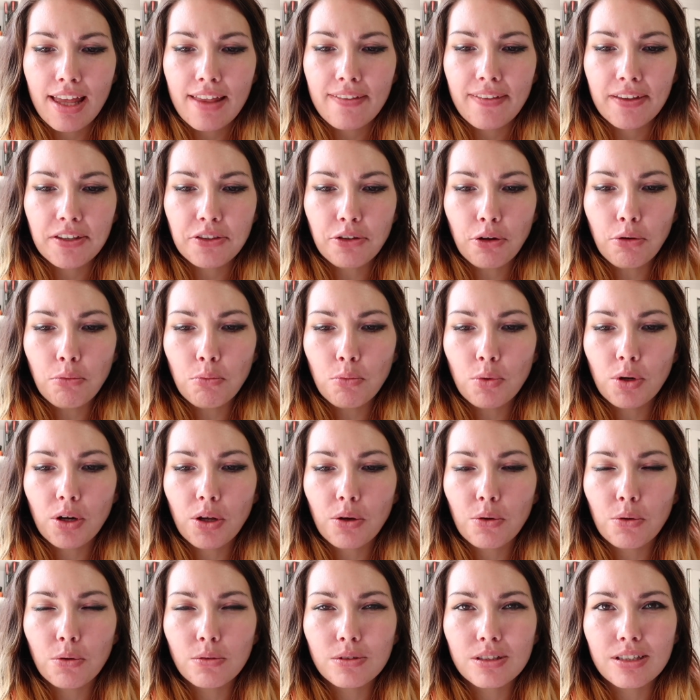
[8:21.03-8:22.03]
They don't want
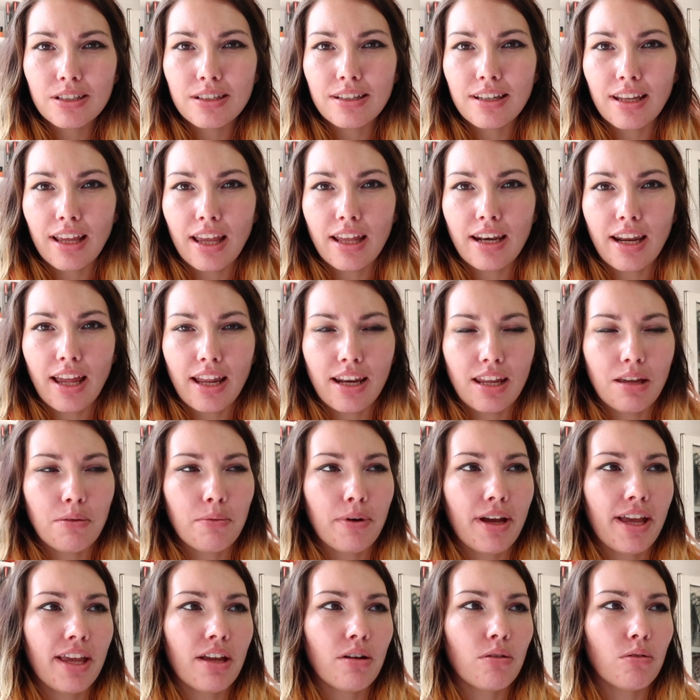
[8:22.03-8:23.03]
it altered in any
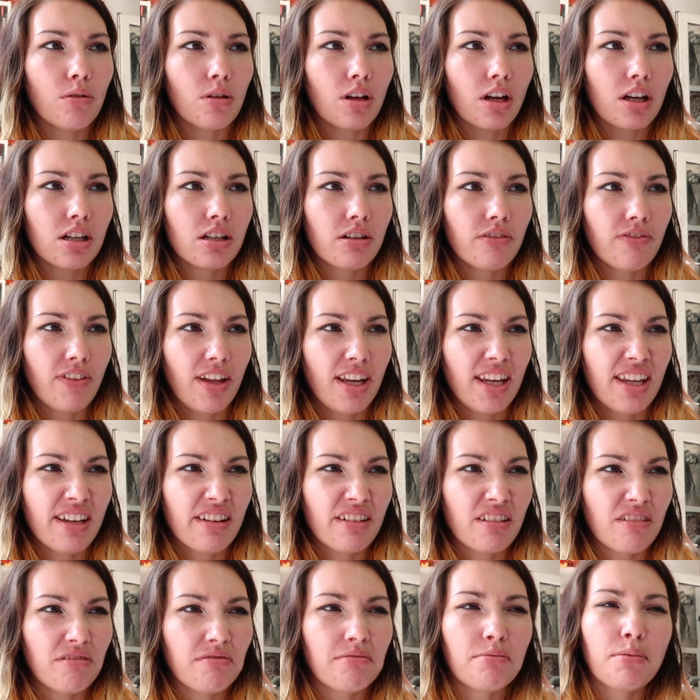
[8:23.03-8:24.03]
way, or any
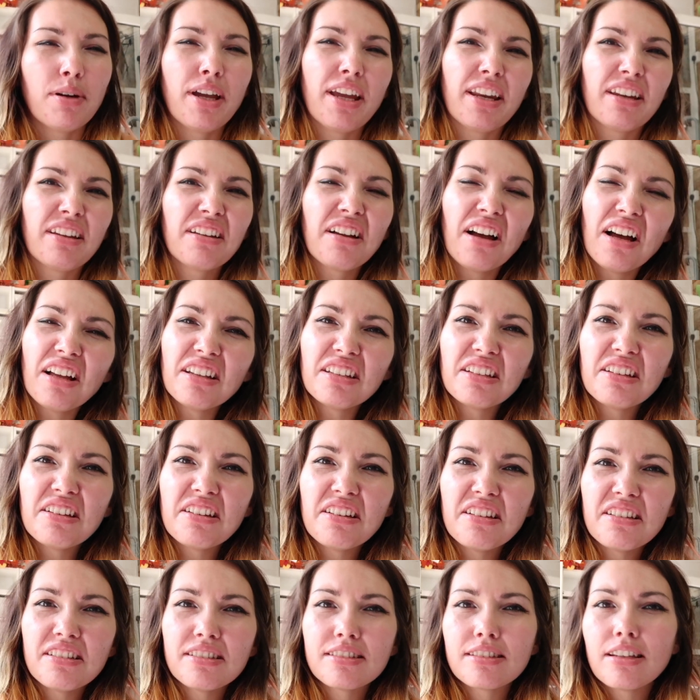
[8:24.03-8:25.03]
kind of weird
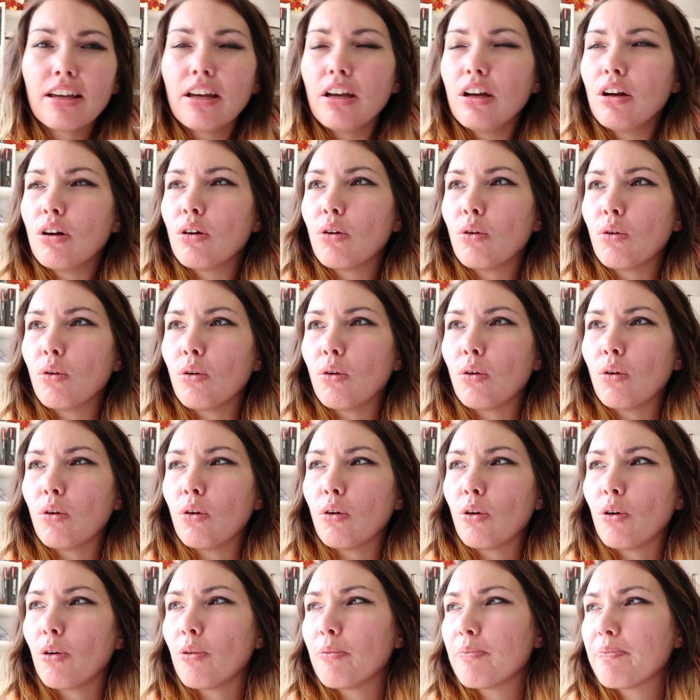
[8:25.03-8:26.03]
colours
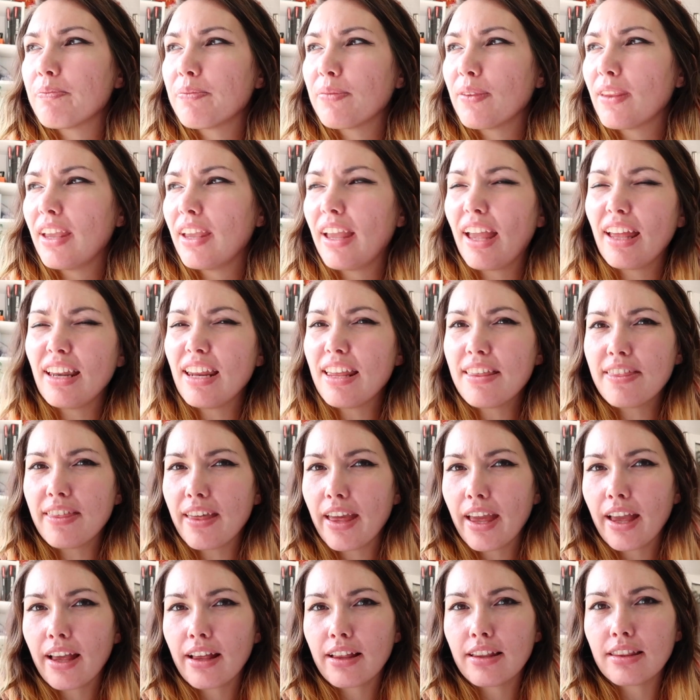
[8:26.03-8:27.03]
or
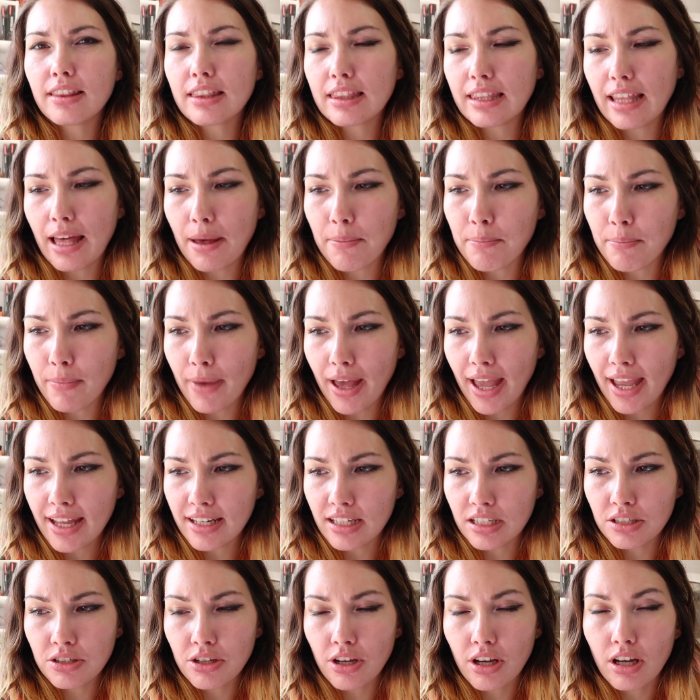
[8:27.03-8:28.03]
anything that may
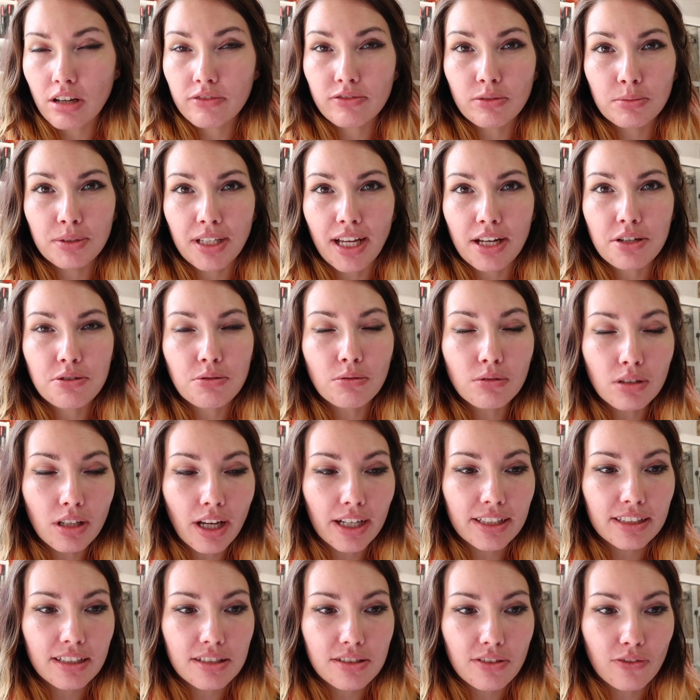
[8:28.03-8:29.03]
deter from the actual
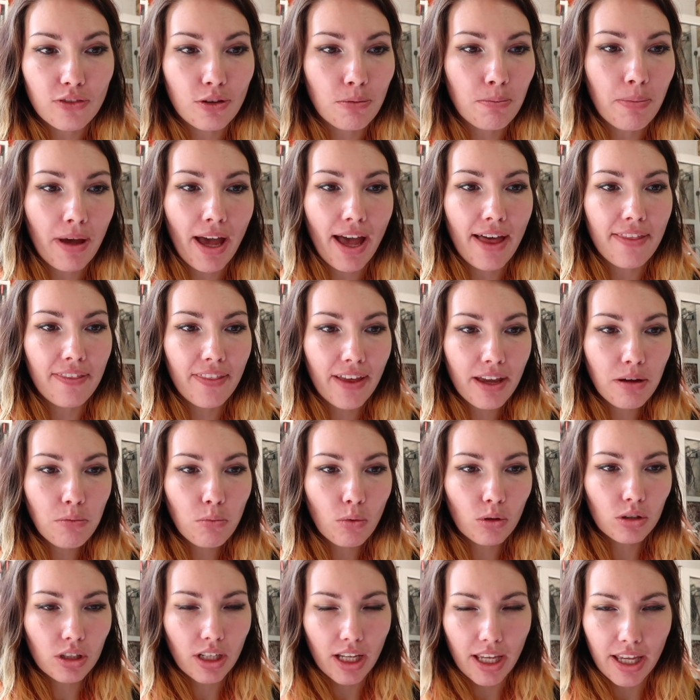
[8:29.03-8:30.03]
likeness of the pet. They
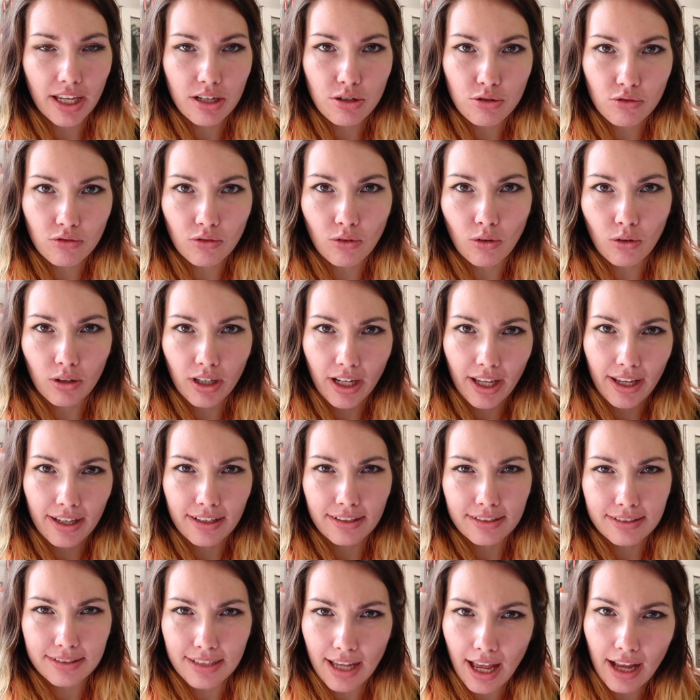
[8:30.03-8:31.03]
want it drawn
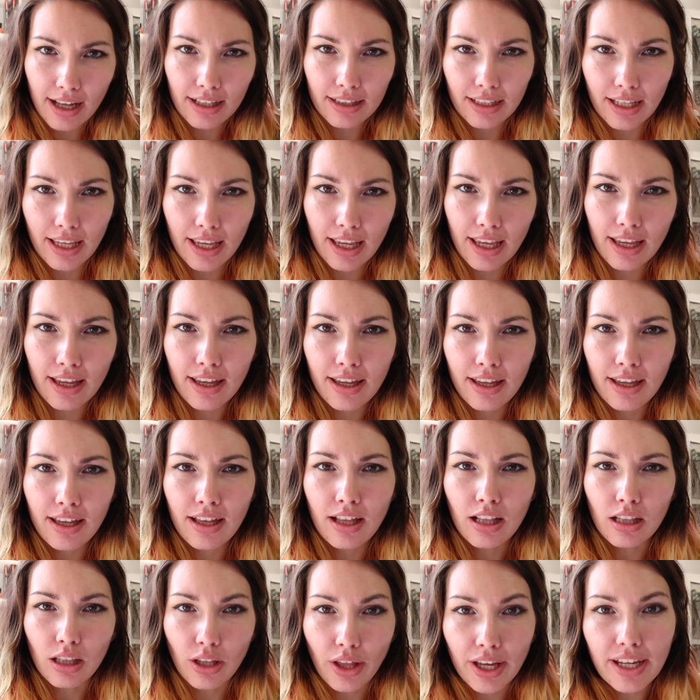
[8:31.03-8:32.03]
exactly
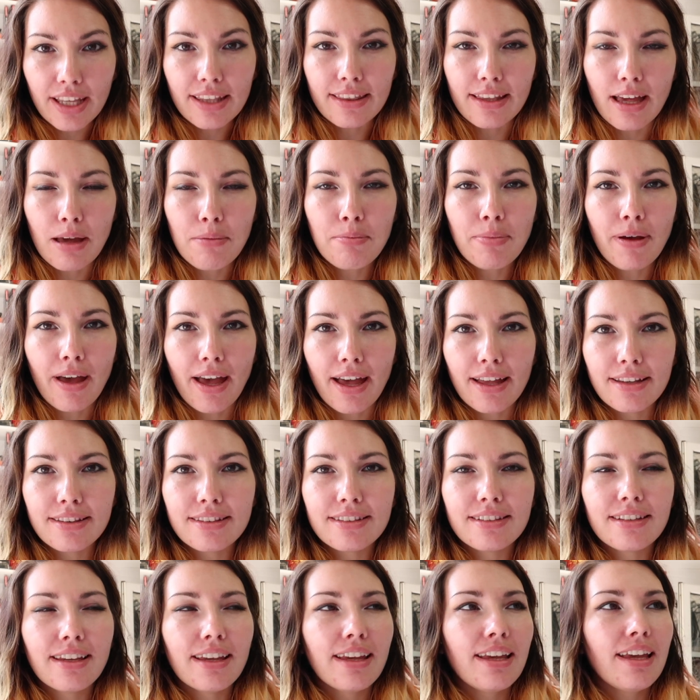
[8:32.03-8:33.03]
like their
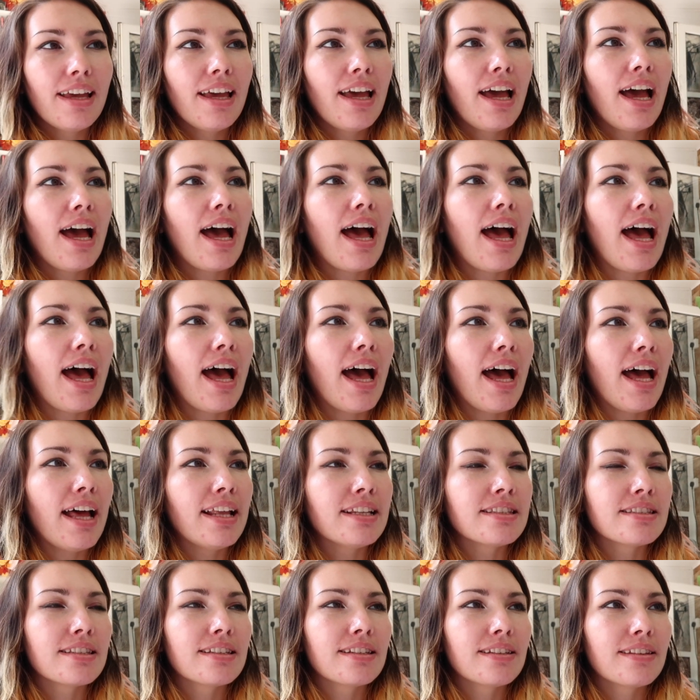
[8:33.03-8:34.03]
pet,
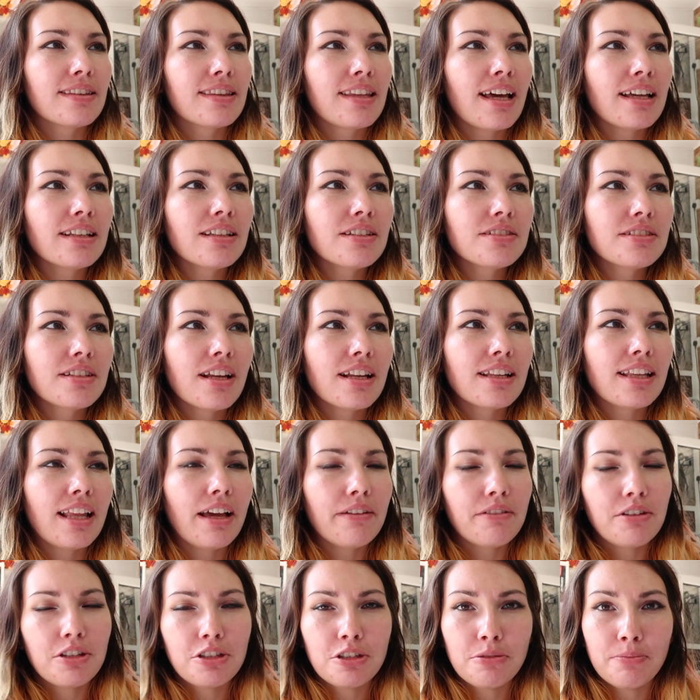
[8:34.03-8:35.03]
and that doesn't
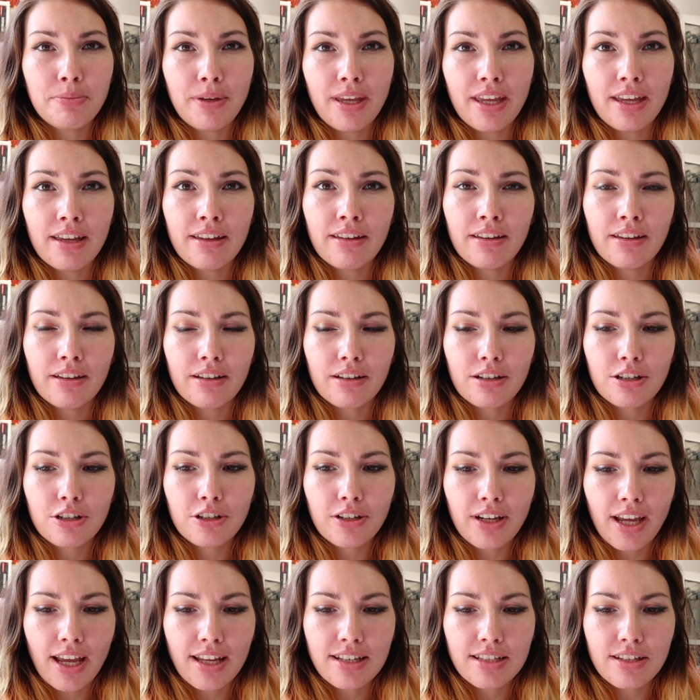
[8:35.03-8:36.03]
allow you to be
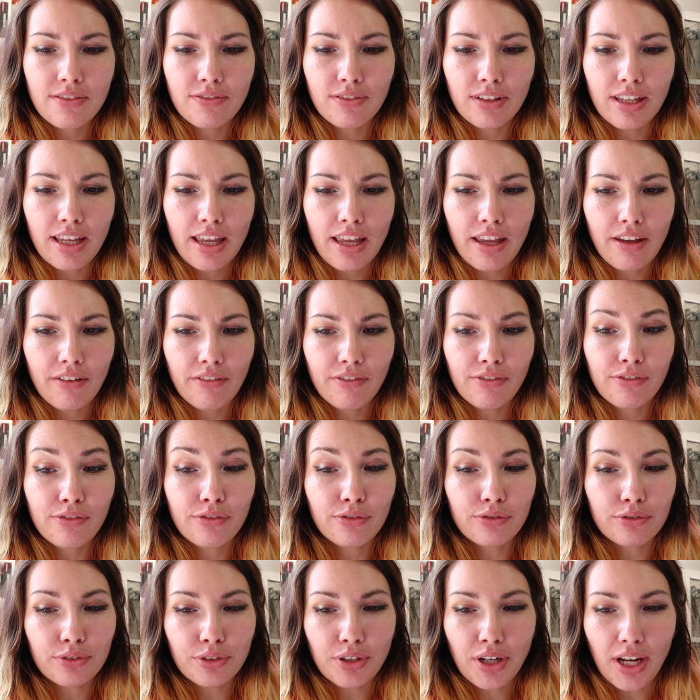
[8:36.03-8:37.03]
creatively
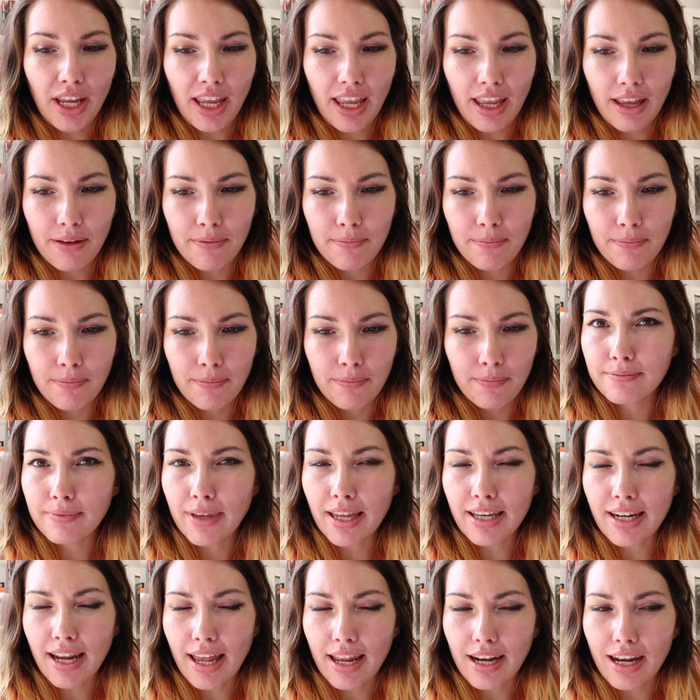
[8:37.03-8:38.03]
free
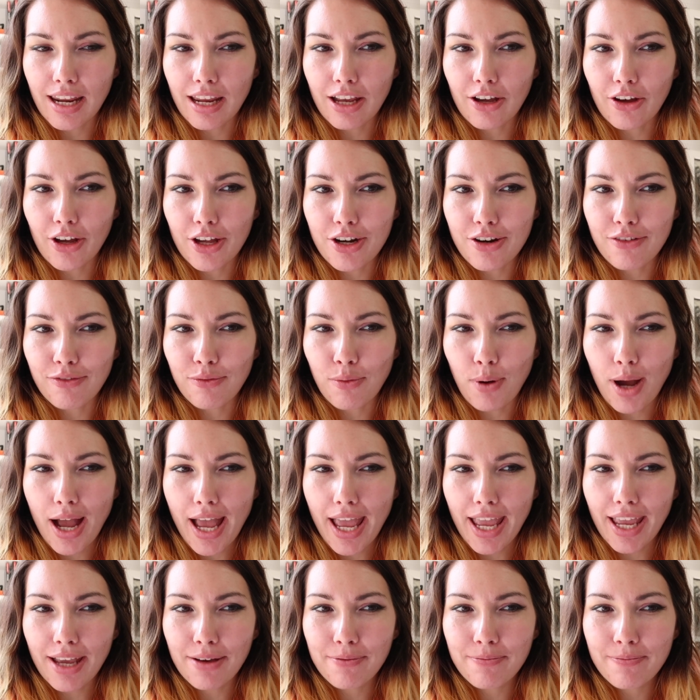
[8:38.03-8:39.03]
in any kind of
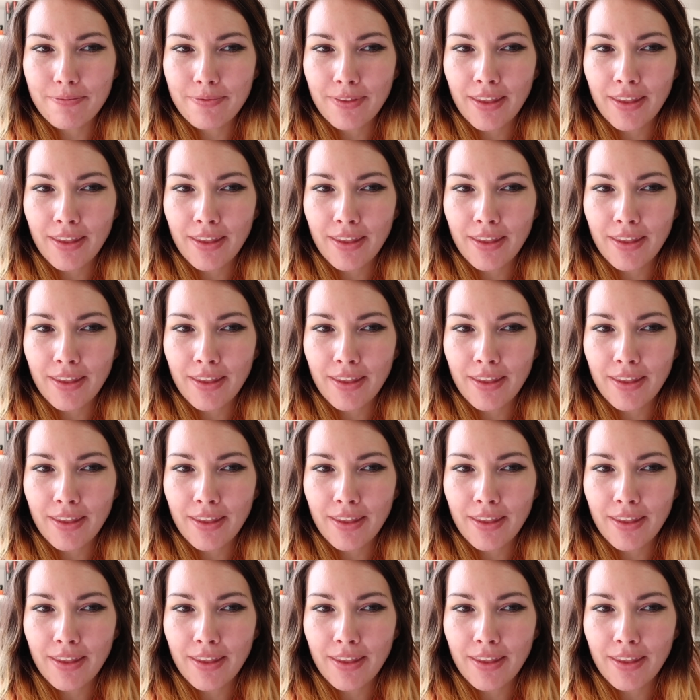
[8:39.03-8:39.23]
way.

**WHAT YOU ARE ASKED TO DO**
Output the records verbatim without pictures.

**SOLUTION TO THE EXERCISE**
[8:21.03-8:22.03]
They don't want
[8:22.03-8:23.03]
it altered in any
[8:23.03-8:24.03]
way, or any
[8:24.03-8:25.03]
kind of weird
[8:25.03-8:26.03]
colours
[8:26.03-8:27.03]
or
[8:27.03-8:28.03]
anything that may
[8:28.03-8:29.03]
deter from the actual
[8:29.03-8:30.03]
likeness of the pet. They
[8:30.03-8:31.03]
want it drawn
[8:31.03-8:32.03]
exactly
[8:32.03-8:33.03]
like their
[8:33.03-8:34.03]
pet,
[8:34.03-8:35.03]
and that doesn't
[8:35.03-8:36.03]
allow you to be
[8:36.03-8:37.03]
creatively
[8:37.03-8:38.03]
free
[8:38.03-8:39.03]
in any kind of
[8:39.03-8:39.23]
way.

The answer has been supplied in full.